-- Exercise data --
————
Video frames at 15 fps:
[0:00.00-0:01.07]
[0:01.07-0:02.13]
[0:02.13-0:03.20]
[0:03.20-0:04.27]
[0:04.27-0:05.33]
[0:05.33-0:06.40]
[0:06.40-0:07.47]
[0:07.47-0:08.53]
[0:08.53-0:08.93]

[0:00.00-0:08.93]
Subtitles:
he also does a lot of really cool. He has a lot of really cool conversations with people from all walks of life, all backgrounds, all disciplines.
————
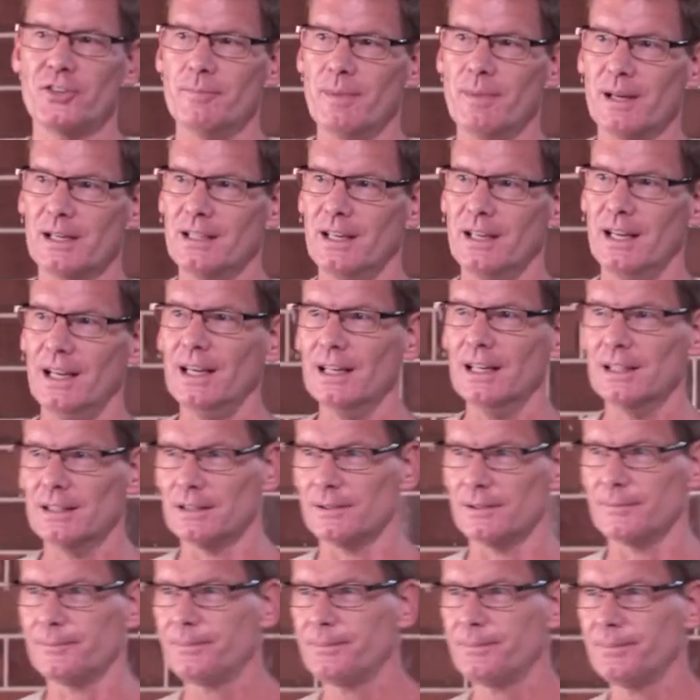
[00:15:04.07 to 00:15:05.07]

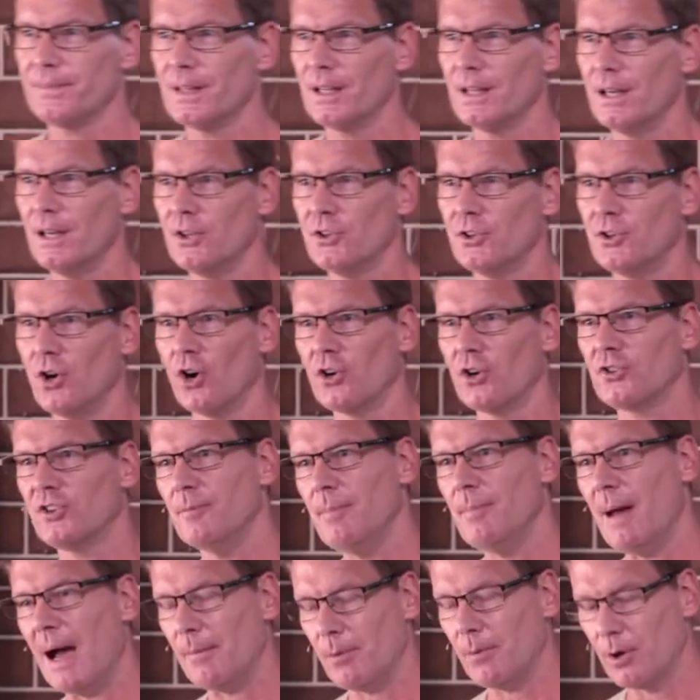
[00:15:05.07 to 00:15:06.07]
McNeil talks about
————
-- How to complete this task --
All lines above from the one holding "Video frames at" to the one holding "[0:00.00-0:08.93]", inclusive, are to be copied exactly; no other line is wanted.

-- Answer space --
Video frames at 15 fps:
[0:00.00-0:01.07]
[0:01.07-0:02.13]
[0:02.13-0:03.20]
[0:03.20-0:04.27]
[0:04.27-0:05.33]
[0:05.33-0:06.40]
[0:06.40-0:07.47]
[0:07.47-0:08.53]
[0:08.53-0:08.93]

[0:00.00-0:08.93]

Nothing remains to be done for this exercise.